The presence of substitution among multiple similar products plays an important role in inventory management. It has been observed in the literature that incorporating the impact of substitution among products can substantially improve the profit and reduce the understock or overstock risk. This thesis focuses on exploring and exploiting the impact of substitution on inventory management problems by theoretically analyzing mathematical models and developing efficient solution approaches.

To that end, we address four problems. In the first problem, we study different pricing strategies and the role of substitution for new and remanufactured products.

Our work presents a two-stage model for an original equipment manufacturer (OEM) in this regard. A closed-form one-to-one mapping of product designs onto the optimal product strategies is developed, which provides useful information for the retailer.

Our second problem is a multi-product newsvendor problem with customer-driven demand substitution. We completely characterize the optimal order policy when the demand is known and reformulate this nonconvex problem as a binary quadratic program. When the demand is stochastic, we formulate the problem as a two-stage stochastic program with mixed integer recourse, derive several necessary optimality conditions, prove the submodularity of the profit function, develop polynomial-time approximation algorithms, and show their performance guarantees. Our numerical investigation demonstrates the effectiveness of the proposed algorithms and, furthermore, reveals several useful findings and managerial insights.

In the third problem, we study a robust multi-product newsvendor model with substitution (R-MNMS), where both demand and substitution rates are uncertain and are subject to cardinality-constrained uncertainty set.

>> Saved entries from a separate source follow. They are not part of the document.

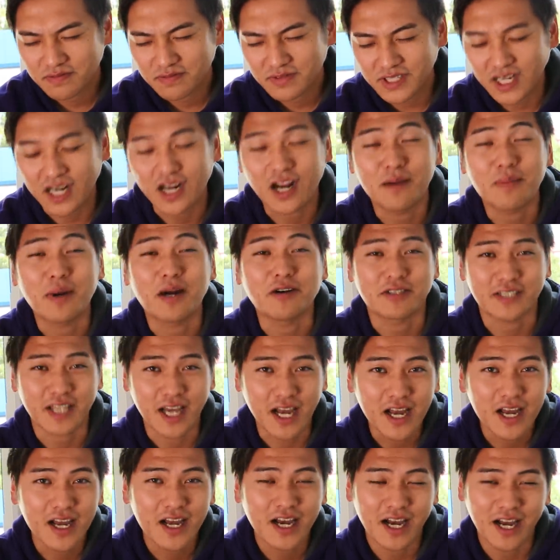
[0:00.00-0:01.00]
ザッカーバーグ
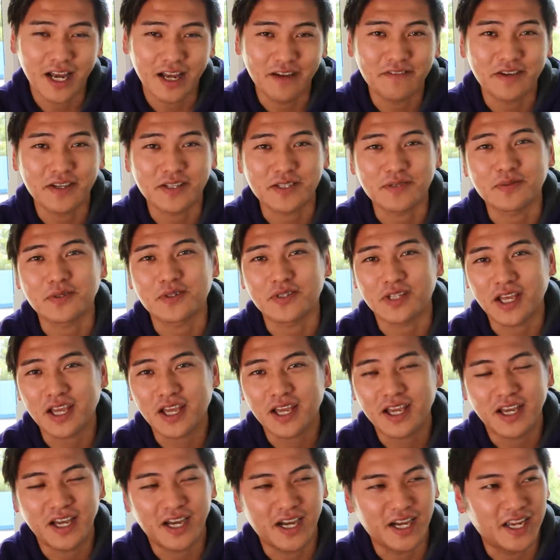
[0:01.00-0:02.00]
さんはい、Facebook
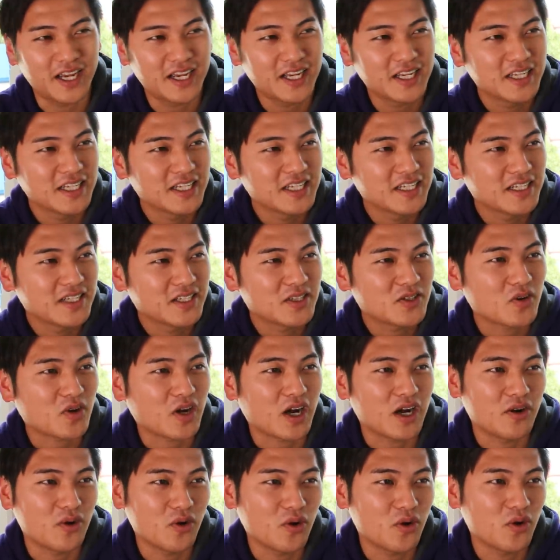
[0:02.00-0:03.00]
ね。はい。と
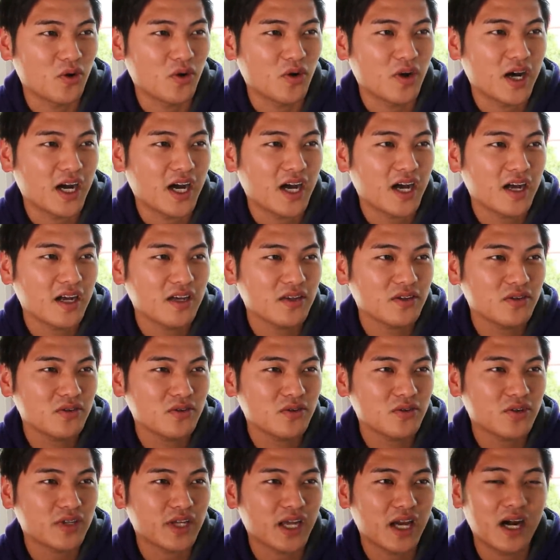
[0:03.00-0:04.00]
かの、ああい
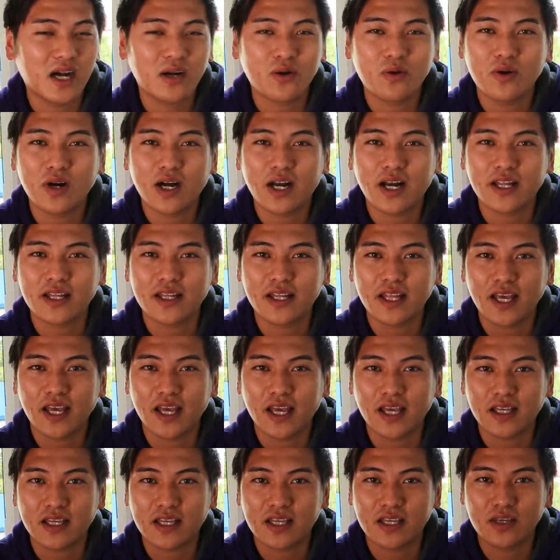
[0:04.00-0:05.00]
うのに憧れ
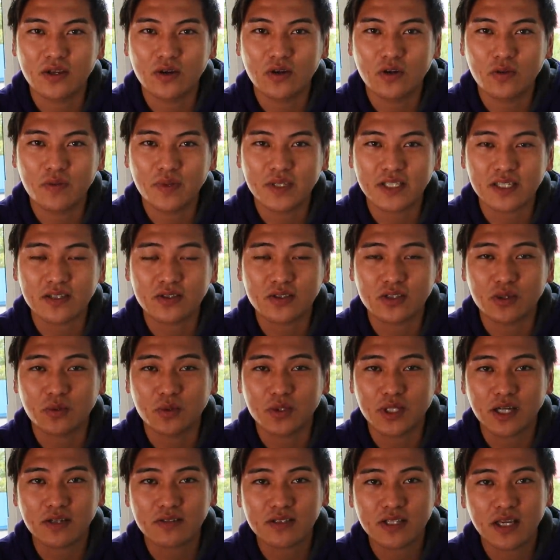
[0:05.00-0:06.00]
て起業を目指す人
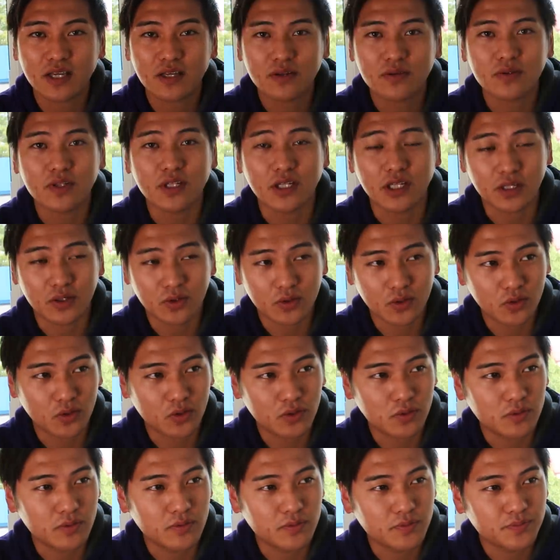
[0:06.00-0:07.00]
もたくさんいるんだけ
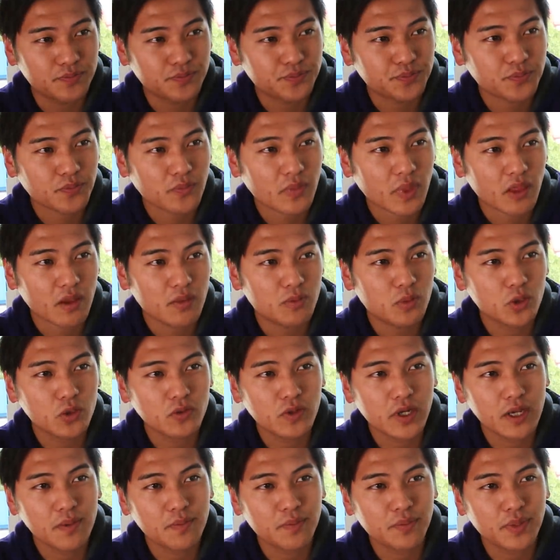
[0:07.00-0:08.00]
ど、僕
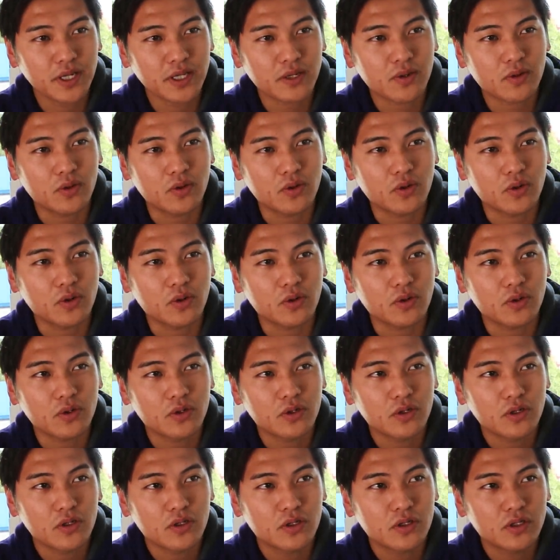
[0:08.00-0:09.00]
はやっぱりこ
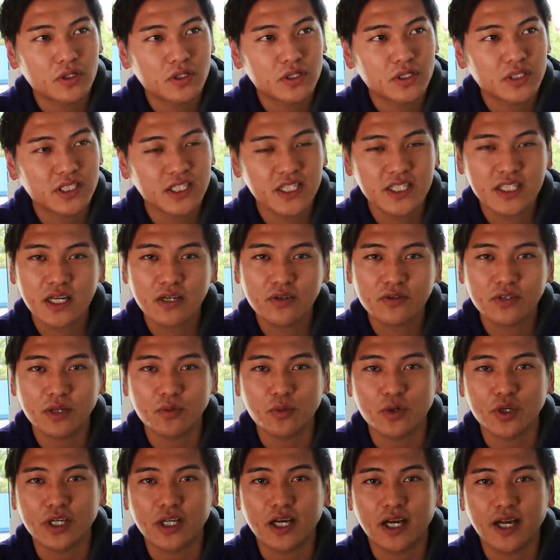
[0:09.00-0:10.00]
う、小さくて
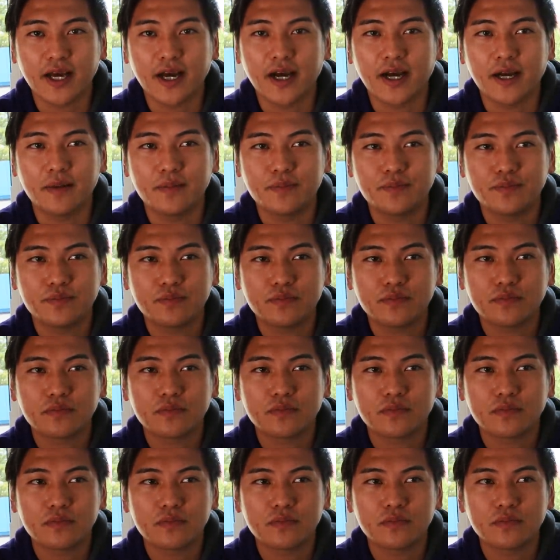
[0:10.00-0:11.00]
もいいから、
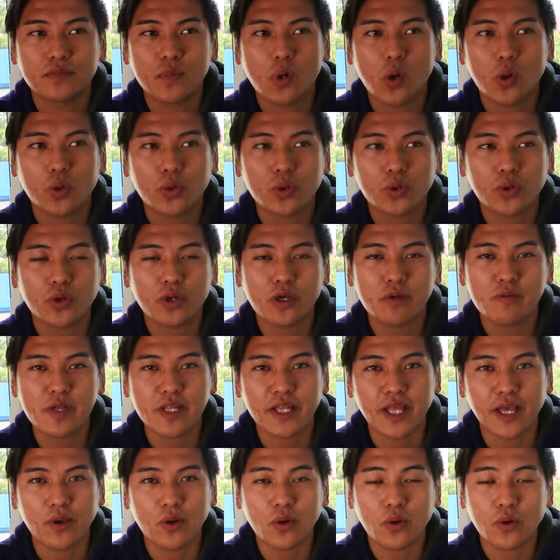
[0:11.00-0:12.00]
本当の意
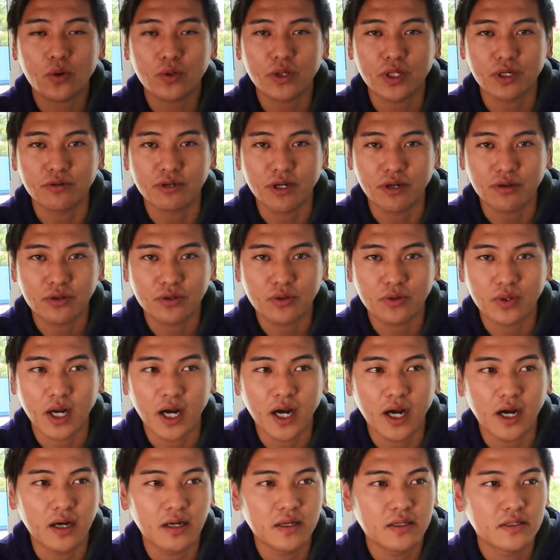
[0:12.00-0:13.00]
味で喜んでくれる人
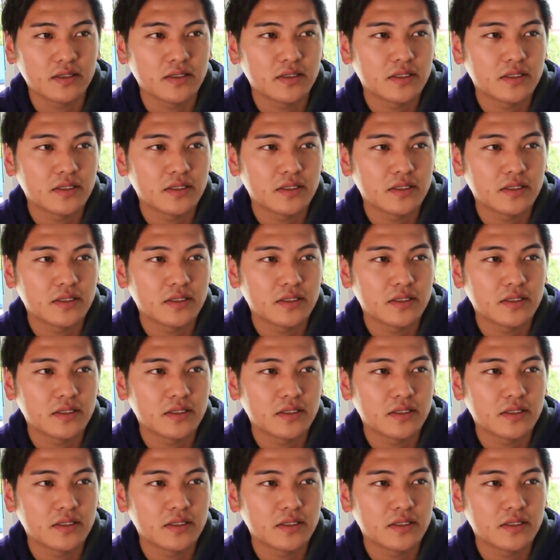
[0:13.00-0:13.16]
が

We show that for given order quantities, computing the worst-case total profit, in general, is NP-hard, and therefore, address three special cases for which we provide closed-form solutions.

In practice, placing an order might incur a fixed cost. Motivated by this fact, our fourth problem extends the R-MNMS by incorporating fixed cost (denoted as R-MNMSF) and develop efficient approaches for its solution. In particular, we propose an exact branch-and-cut algorithm to solve small- or medium-sized problem instances of the R-MNMSF, and for large-scale problem instances, we develop an approximation algorithm. We further study the effects of the fixed cost and show how to tune the parameters of the uncertainty set.